L’édito

Pour qu’une année blanche ne se transforme pas en année noire !

Le concept d’année blanche, en France, on le connaît par le passage à la source de l’impôt sur le revenu. Il a eu lieu en 2018 sans trop de problèmes parce que le versement de la masse monétaire par les ménages est, dans les faits, restée continu. La base d’application seule changeait.  Le mot est curieusement utilisé dans la sortie de crise actuelle.

Par Xavier Dordor, publié le 10/06/2020 à 16:02, mis à jour le 10/06/2020 à 17:36.

Edito : Pour qu’une année blanche ne se transforme pas en année noire !, Xavier Dordor, MyEventNetwork
© Kelly Sikkema

L’analogie de l’année blanche n’est pas vraiment identique dans l’action gouvernementale 2020 face à la pandémie. La masse monétaire est créée pour l’occasion et le pay back ne sera ni neutre ni gratuit. Mais l’année est (plus) blanche pour les entreprises tant que le gouvernement se substitue à la paie des salariés, et un peu moins blanche sur les reports de charges sociales ou les prêts même à taux 0, car il faudra régler dans un terme à venir. C’est pour garder cette espérance de vie des entreprises que l’État doit prolonger cette période de temps partiel assisté jusqu’ à la fin de l’année dans les secteurs sinistrés comme l’événementiel. La majorité des entreprises ont des bilans calendaires et cette mesure de temps partiel facilitera la viabilité de nombre d’entre elles, évitera en partie les déclarations de cessations de nombre de TPE et les avis de perte de plus des ¾ du capital qui compliqueront la vie administrative d’autres entités.

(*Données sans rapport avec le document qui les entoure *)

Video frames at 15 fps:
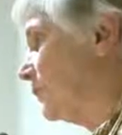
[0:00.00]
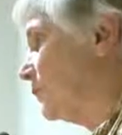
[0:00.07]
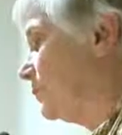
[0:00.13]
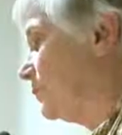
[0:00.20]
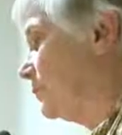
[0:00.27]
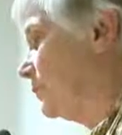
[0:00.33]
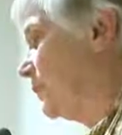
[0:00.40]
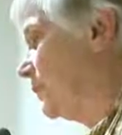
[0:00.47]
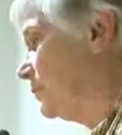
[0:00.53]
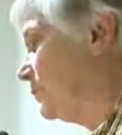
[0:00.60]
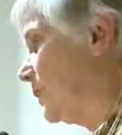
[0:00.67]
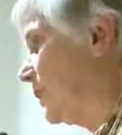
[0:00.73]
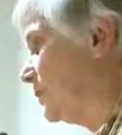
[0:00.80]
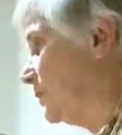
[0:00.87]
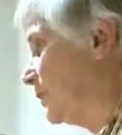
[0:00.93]
in
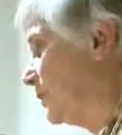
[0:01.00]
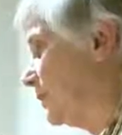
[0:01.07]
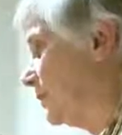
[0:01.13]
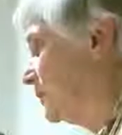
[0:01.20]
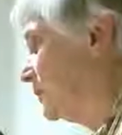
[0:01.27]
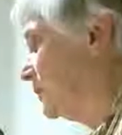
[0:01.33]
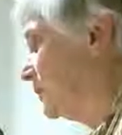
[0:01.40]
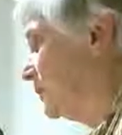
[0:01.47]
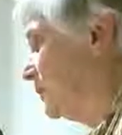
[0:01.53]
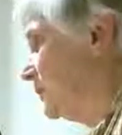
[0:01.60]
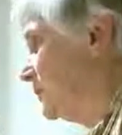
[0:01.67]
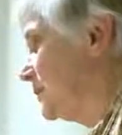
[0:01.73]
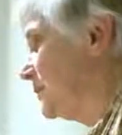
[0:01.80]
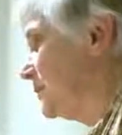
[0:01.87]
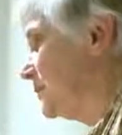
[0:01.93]
poverty.
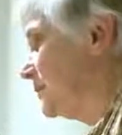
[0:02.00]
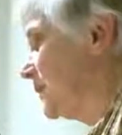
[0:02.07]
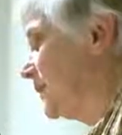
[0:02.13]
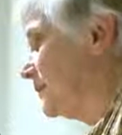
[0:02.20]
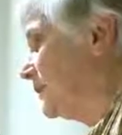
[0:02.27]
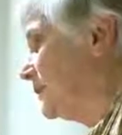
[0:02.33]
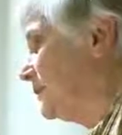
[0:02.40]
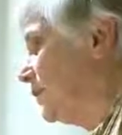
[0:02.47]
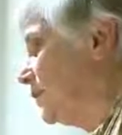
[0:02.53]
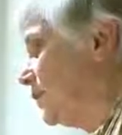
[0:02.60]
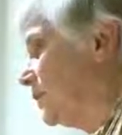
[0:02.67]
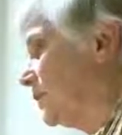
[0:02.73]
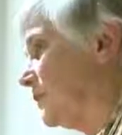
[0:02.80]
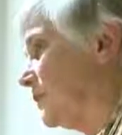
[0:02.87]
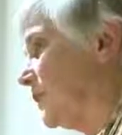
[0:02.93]
This is not the
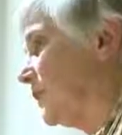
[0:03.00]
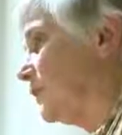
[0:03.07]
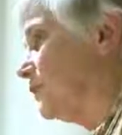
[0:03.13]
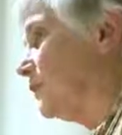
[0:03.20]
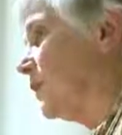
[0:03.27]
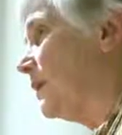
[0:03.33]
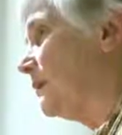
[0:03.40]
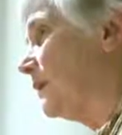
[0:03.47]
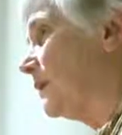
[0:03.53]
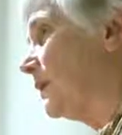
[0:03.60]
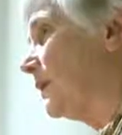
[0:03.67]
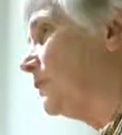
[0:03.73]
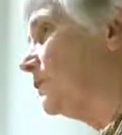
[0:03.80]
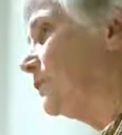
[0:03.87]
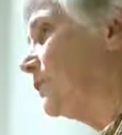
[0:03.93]
America that I grew up in.
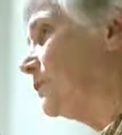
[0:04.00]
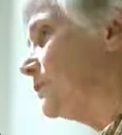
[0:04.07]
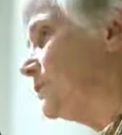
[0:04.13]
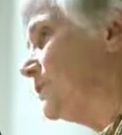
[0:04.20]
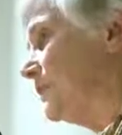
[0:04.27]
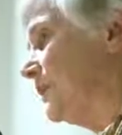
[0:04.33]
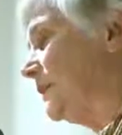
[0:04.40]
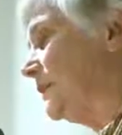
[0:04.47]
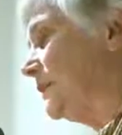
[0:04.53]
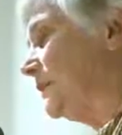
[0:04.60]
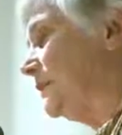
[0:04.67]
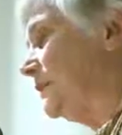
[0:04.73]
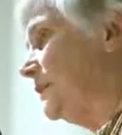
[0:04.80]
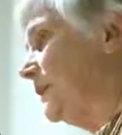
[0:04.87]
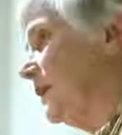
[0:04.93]
I don't understand it.
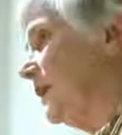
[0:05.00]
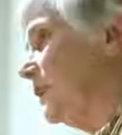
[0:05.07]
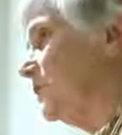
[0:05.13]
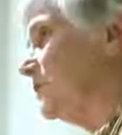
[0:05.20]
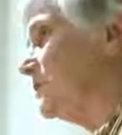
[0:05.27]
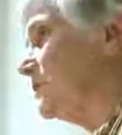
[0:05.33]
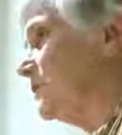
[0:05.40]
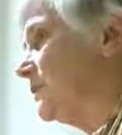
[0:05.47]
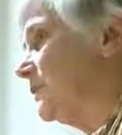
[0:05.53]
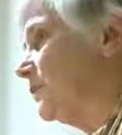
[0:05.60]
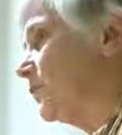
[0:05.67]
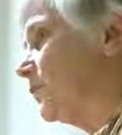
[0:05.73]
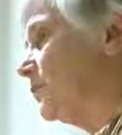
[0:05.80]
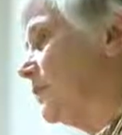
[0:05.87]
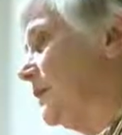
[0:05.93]
How is it that
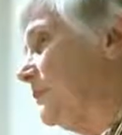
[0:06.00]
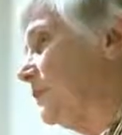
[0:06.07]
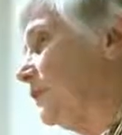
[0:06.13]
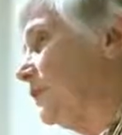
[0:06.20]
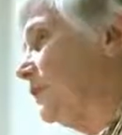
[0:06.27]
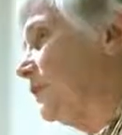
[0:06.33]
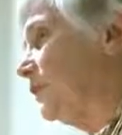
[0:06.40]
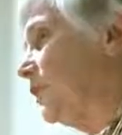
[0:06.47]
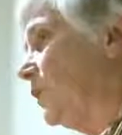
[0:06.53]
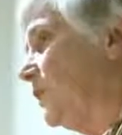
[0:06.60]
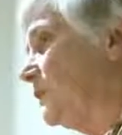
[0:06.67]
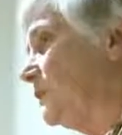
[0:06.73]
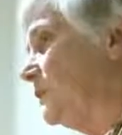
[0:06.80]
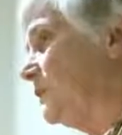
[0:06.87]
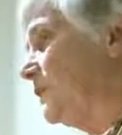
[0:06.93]
there are people who can go
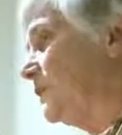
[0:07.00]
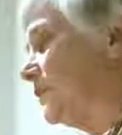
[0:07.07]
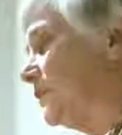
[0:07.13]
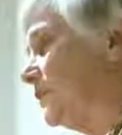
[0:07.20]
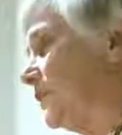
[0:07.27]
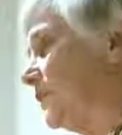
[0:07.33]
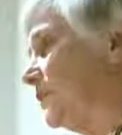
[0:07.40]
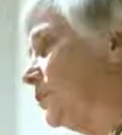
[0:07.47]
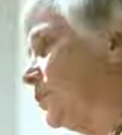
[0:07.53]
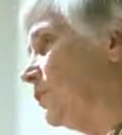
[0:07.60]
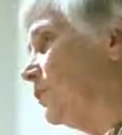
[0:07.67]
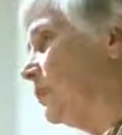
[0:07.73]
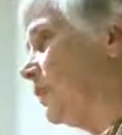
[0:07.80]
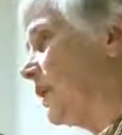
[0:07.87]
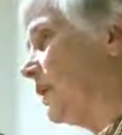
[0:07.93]
out to dinner and
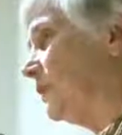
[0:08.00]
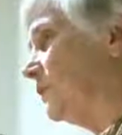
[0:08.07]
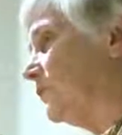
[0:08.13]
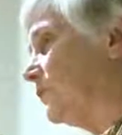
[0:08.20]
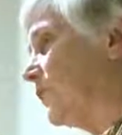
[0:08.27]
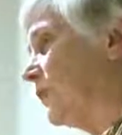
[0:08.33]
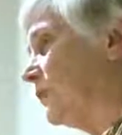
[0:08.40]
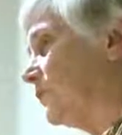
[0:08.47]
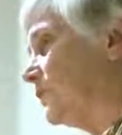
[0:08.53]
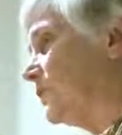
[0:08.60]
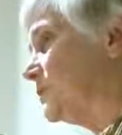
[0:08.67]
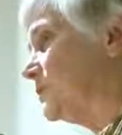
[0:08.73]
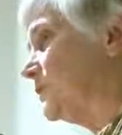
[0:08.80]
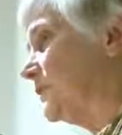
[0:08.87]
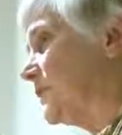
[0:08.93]
order a bottle of wine that
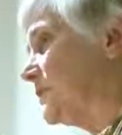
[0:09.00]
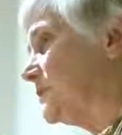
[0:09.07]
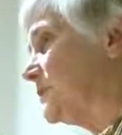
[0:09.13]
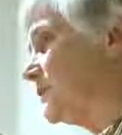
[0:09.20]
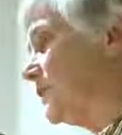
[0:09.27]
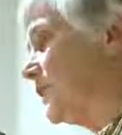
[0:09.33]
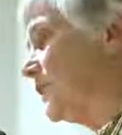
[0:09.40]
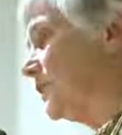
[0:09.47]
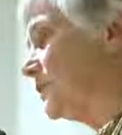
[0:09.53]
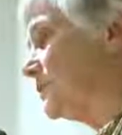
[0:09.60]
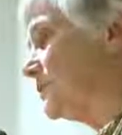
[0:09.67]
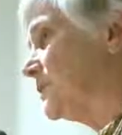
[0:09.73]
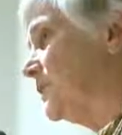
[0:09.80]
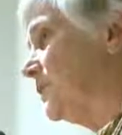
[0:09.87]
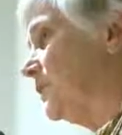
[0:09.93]
costs
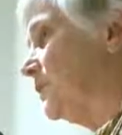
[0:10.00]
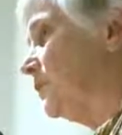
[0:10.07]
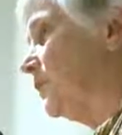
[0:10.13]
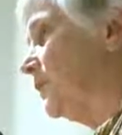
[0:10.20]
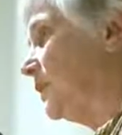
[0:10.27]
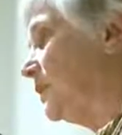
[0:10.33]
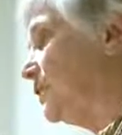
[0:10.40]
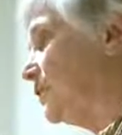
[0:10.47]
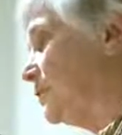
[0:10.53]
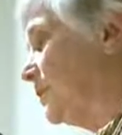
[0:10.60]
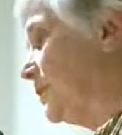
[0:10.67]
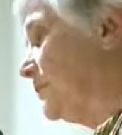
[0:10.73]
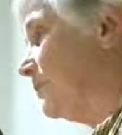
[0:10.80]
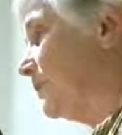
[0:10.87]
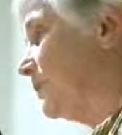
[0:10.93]
$1,000 while other
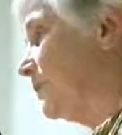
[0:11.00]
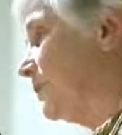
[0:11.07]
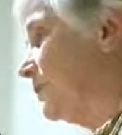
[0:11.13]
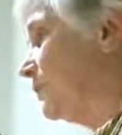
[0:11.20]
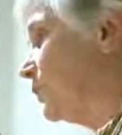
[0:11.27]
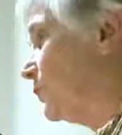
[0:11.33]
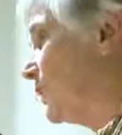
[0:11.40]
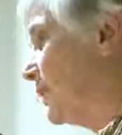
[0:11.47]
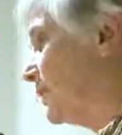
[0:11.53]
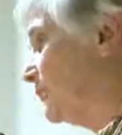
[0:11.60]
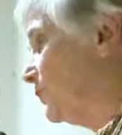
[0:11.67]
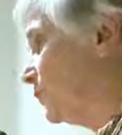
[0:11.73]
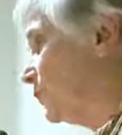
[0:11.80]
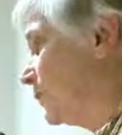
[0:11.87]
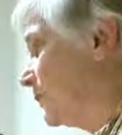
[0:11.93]
people don't have
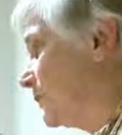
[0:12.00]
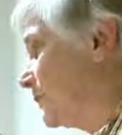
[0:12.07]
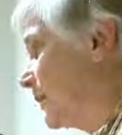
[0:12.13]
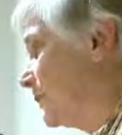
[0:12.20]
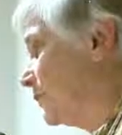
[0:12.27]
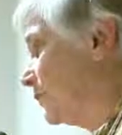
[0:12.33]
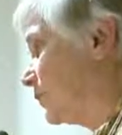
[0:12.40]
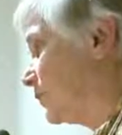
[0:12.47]
food on the table at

Si l’année est noire pour l’État (et donc pour nous citoyens), si celui-ci lave plus blanc les entreprises, il ne saurait être le seul agent actif !

L’écosystème est le premier acteur de son propre équilibre. Les entreprises doivent être vertueuses dans leur comportement (respect des engagements, paiement des rémunérations récurrentes - ce qui est le principe dans le concept d’année blanche), et dans leur confiance dans l’avenir : plans de relance, redéploiements, mobilisation… Enfin, last but not least, les dirigeants et salariés doivent s’engager pour ce nouvel équilibre. Les premiers peuvent sursoir à certaines rémunérations fixes ou variables, les actionnaires peuvent s’appliquer le principe même de l’année blanche. Les salariés et tous finalement doivent retrouver la niaque, et reprendre le chemin des entreprises car si le télétravail a montré tout son potentiel, il ne peut à de rares exceptions près, remplacer totalement le présentiel. Ici aussi comme dans l’événementiel, on va vers une hybridation. Le dialogue en face à face, le management en direct sont nécessaires à une reprise en mains de nos destins d’entreprises.

Au final, la sortie de crise économique dépendra de l’État peut-être, mais avant tout de nous tous, c’est sûr. Dans une recherche de partage équilibré du fardeau économique issu de la pandémie, entre État et citoyens, entre marchés et consommateurs, entre producteurs et distributeurs, entre acteurs d’une même filière, entre dirigeants et salariés.

Il est nécessaire de sortir du confinement économique, non seulement dans des mesures top down, mais dans un état d’esprit combatif et collectif. Avant l’été, dès maintenant sans attendre la rentrée. Avant l’été, justement pour préparer la rentrée.